The Anxiety Tells Me Otherwise
People had ever been being in the lowest rock of life. This week for me has been one of the toughest ever. Aside from Premenstrual syndrome (PMS) symptoms which bring the roller coaster of emotions and can be wild sometimes. It causes the uncontrollable mood swings, from quiescent, oversensitive, crying, angry outbursts, depressed and anxiety attacks—feels awful, intense, and frightening—then back to a stable emotional state—all in one day, out of my control.
I've had a really rough past couple of these days, what makes me feel like in the bottom rock of life is that I am very paranoid about losing my friends. I'm in my 20s, If you get me, I don't have many, but only have a few best friends. I'm a very emotional person. I'm not quite sure where the line draws between normal human emotions and when it gets irrational. Despite a natural habit of being an introvert—overthinking. I spent my night reflected on myself and seeking for the best advices. Thanks Allah for sending me good people whom I love and love me sincerely.
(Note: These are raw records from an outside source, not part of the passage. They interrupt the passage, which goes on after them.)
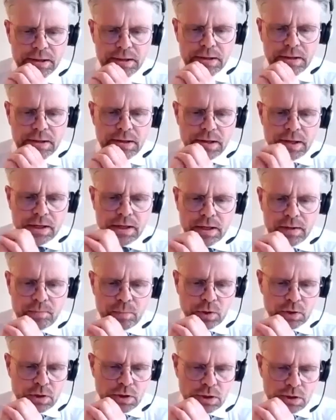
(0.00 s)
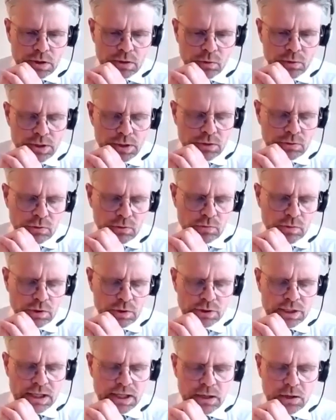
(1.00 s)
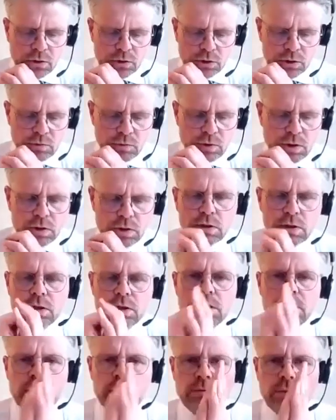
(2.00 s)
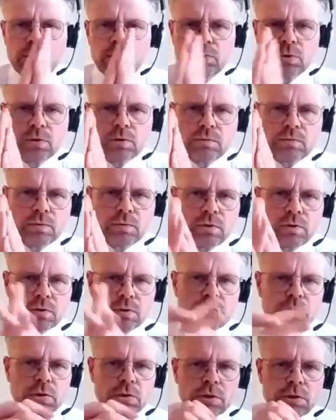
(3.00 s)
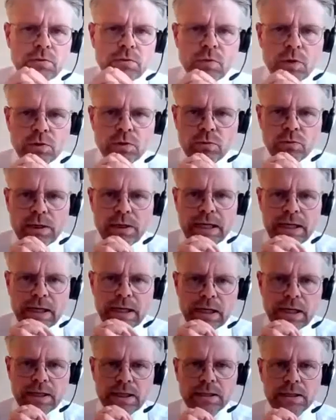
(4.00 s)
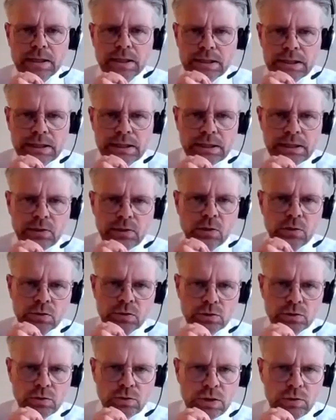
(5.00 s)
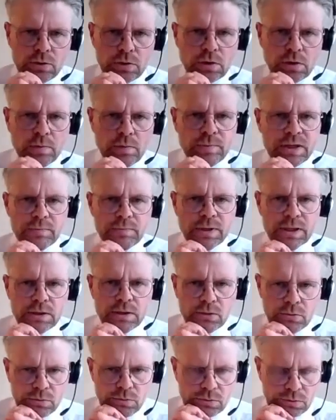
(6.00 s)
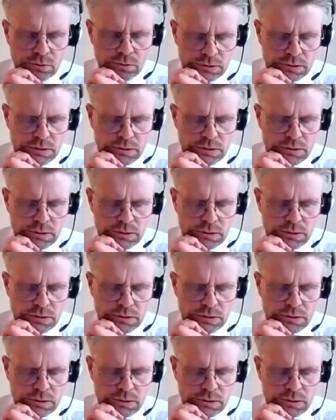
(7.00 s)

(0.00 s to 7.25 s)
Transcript: But looking towards the Council work, we would, of course, want to highlight also our commitment to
I don't need to "I have to be her best friend!", because it only put me so much effort and it's tiring me up. I embrace myself for being their person. No need Day, really! Because it means that I'm only being everyone's cup of tea, that what makes me have low self-confidence.
If you are not that good at making friends, so look for someone who can catch you first.
Don't waste your finite time and heart trying to convince the people who aren't your people that you have value. They will miss it completely. They won't buy what you're selling. Don't try to convince them to walk your path with you because you will only waste your time and your emotional good health. You're not their cup of tea and they're not yours.
You're not everyone's cup of tea and that's okay.
"Oh but I need to trust them!". Don't you think few good friends is better than thousands of that 'so-so' friends?
If you have a trust issue, then you don't have to trust anybody tho.
I don't trust easily. So when I tell people, "I trust you" I really wish they don't make me regret it. Because it hurts when the ones you trusted the most were actually the ones that betrayed you. Trust, is really the hardest thing to find and the easiest thing to lose.
I am an introvert and I believe that I don't need to manipulate myself to be an extrovert. What makes me worry about losing my best friend is the others like her more and that maybe I am not a good enough or that might sound so old, boring, not fun, idealist and kinds of stuff. At least I am good at something like a good listener, a good taste in art, a good taste in literature, a good point of view in dealing with an issue, or etc.
If you're always comparing yourself to others, so don't ever compare yourself because you're too precious.
Politely wave them along and you move away as well. Seek to share your path with those who recognize and appreciate your gifts. Be who you are.
It's okay people hating you as long as you don't know it. When I hear some bad things about me, it hurts me indeed.
If you're afraid that people might talk behind you, it's okay.
All those people who you are concerned about, did they created you?
The world is filled with people who, no matter what you do, no matter what you try, will simply not like you. You don't need to explain yourself to anyone because the person who likes you doesn't need it and the person who dislikes you won't believe it. But the world is also filled with those who will love you fiercely. The ones who love you: they are your people.
Introvert's problem: "Ah it's just a petty thing, no need to tell people". Those petty things might so sound so cheesy and stuffy but they actually encourage me to embrace it.
If you're an awkward person, then you need to try to express your feeling more.
"I feel alone"
وَلَقَدْ خَلَقْنَا الْإِنسَانَ وَنَعْلَمُ مَا تُوَسْوِسُ بِهِ نَفْسُهُ ۖ وَنَحْنُ أَقْرَبُ إِلَيْهِ مِنْ حَبْلِ الْوَرِيدِ
"And We have already created man and know what his soul whispers to him, and We are closer to him than (his) jugular vein."
Surah Qaf [50:16]
I do believe that sometimes Allah makes me feel weak and lonely in order to remind me that I will always be in need of Him and His strength. Without Hiss assistance, I can do nothing. Allah knows who you love. He knows all of your secrets that are buried deep down in your heart. The most beautiful feeling is when you cry your heart out, but you know, you don't have to explain why, because Allah knows exactly what is wrong with you. No human being will ever understand and care as much as Allah does.